Almost 50 workers are still missing in China after the collapse of a hill in a section of an open pit coal mine that killed six people, according to the latest provisional casualty count.

The search and rescue operation, involving hundreds of rescue crew members, continues two days after the tragedy in the Inner Mongolia region (north).

Dozens of workers were crushed to death last Wednesday when most of a 180-meter hill collapsed in an open-pit coal mine, according to Chinese state broadcaster CCTV.

The company had to be suspended due to another landslide on Wednesday night, but has now resumed, according to CCTV, which clarified that the death toll now stands at six dead, six injured and 47 missing.

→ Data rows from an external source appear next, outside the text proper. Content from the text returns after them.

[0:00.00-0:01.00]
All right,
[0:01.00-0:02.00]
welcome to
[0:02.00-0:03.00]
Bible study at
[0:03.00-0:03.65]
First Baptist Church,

China’s Ministry of Emergency Management said that “all possible efforts are being made to find the missing” and called on “not to lose hope that they will be found”, the official Chinese news agency New China reported.

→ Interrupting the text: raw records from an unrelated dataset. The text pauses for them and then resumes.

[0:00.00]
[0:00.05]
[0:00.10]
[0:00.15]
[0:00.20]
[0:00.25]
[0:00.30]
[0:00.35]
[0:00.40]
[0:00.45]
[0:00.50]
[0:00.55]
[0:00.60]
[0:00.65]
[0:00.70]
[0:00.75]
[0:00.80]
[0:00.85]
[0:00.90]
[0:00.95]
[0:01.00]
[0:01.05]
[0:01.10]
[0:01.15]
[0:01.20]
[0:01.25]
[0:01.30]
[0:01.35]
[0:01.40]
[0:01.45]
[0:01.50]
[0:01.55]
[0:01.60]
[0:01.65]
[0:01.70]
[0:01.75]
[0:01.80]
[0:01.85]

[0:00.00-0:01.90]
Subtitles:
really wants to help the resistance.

“Saving lives remains the number one priority,” according to a ministry official cited by the agency, while “efforts must be made to prevent secondary disasters.”

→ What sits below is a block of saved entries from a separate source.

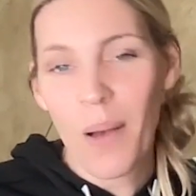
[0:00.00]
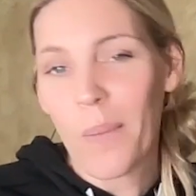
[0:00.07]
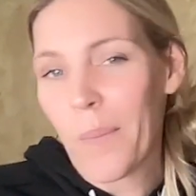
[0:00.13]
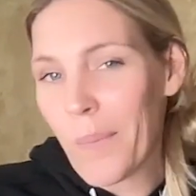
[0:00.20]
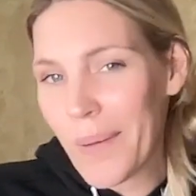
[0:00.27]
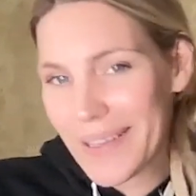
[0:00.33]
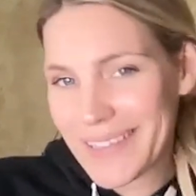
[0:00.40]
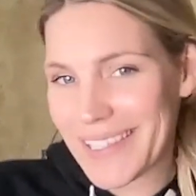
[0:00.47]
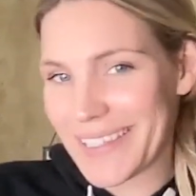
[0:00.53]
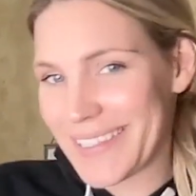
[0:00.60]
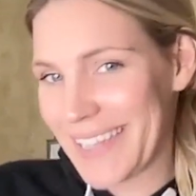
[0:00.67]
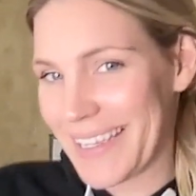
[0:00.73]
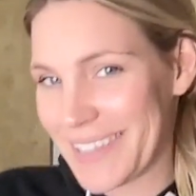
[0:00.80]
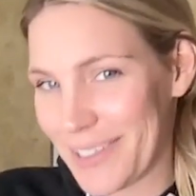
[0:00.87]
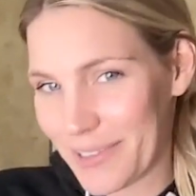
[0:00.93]
what
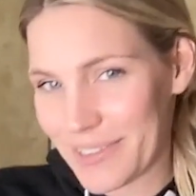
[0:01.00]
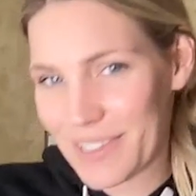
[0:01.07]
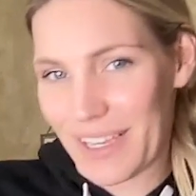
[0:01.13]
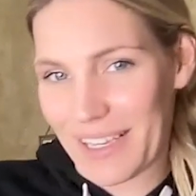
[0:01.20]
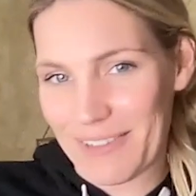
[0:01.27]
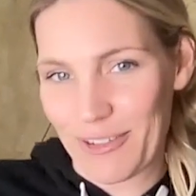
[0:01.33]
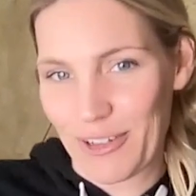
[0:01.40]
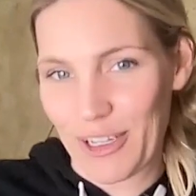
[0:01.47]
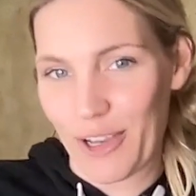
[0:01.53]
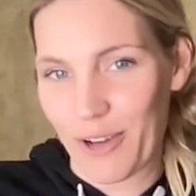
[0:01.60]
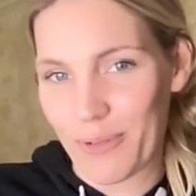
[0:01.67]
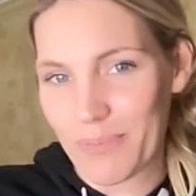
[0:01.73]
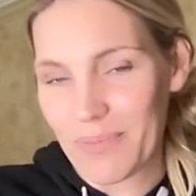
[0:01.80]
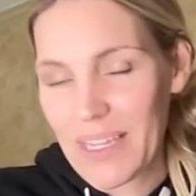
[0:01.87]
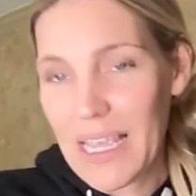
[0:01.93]
success looks like for you.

CCTV footage shows rescue workers in orange suits on top of a mountain of debris and construction machinery removing some of it.

“We had just got to work” when “we saw rocks begin to fall from the top of the hill. More and more were falling,” said surviving worker Ma Jianping. “It was decided to evacuate (the mine), but it was already too late. The whole hill collapsed,” he added from his hospital bed.

Police investigation

The causes of the tragedy are not yet known. Xinjing Coal Mining Company, which operated the mine according to CCTV, did not respond when AFP tried to reach it by phone.

According to a report by Chinese public television, a police investigation has now begun. New China reported that the Ministry of Emergency Management has ordered a “full” investigation.

The area where the tragedy unfolded is sparsely populated and its economy relies heavily on coal mining.

Mine safety has improved in recent years in China, as has media coverage of disasters; in the past, many such tragedies were kept quiet. Nevertheless accidents in the field remain frequentdue to the inherent riskiness of the activity, as well as the improvisations in several cases regarding the implementation of occupational safety measures.

In late December, 40 people were working in gold mine galleries when parts of it collapsed in the Xinjiang Uyghur Autonomous Region (northwest). 22 managed to get out alive.

In December 2021, two workers trapped in a flooded coal mine in Shaanxi (North) died; 20 others were rescued during an operation.

And in September 2021, 19 miners who were also trapped in the bowels of the earth in Qinghai Province (northwest) were found dead, after long and painstaking searches.